# SOURCE MATERIAL:

%%

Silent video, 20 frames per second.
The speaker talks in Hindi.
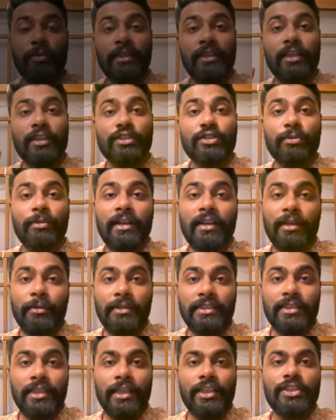भैया सुबह के
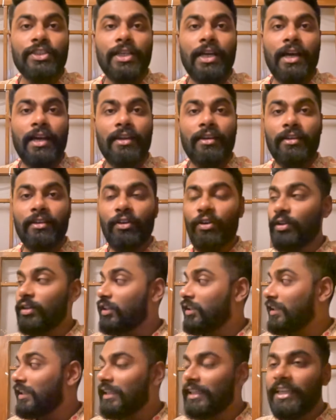बज गए चार
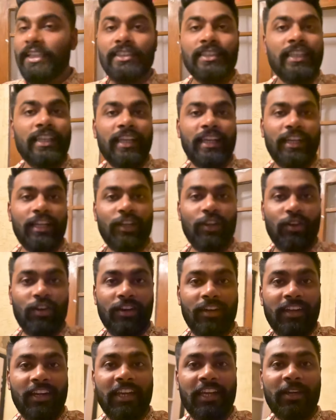और धीरे से गेट लॉक
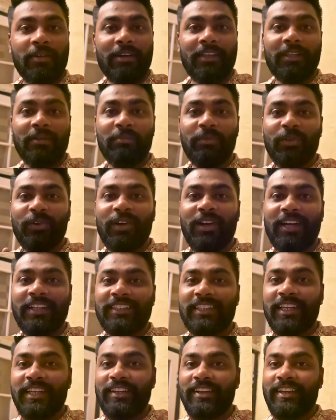करने के बाद हम लोग कहाँ
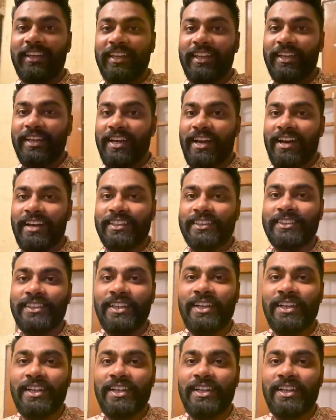जाने वाले हैं एक खास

%%

# PROBLEM DETAILS:
Please return the material above unchanged, with every picture removed.

# ANSWER TO THE EXERCISE:
Silent video, 20 frames per second.
The speaker talks in Hindi.
भैया सुबह के
बज गए चार
और धीरे से गेट लॉक
करने के बाद हम लोग कहाँ
जाने वाले हैं एक खास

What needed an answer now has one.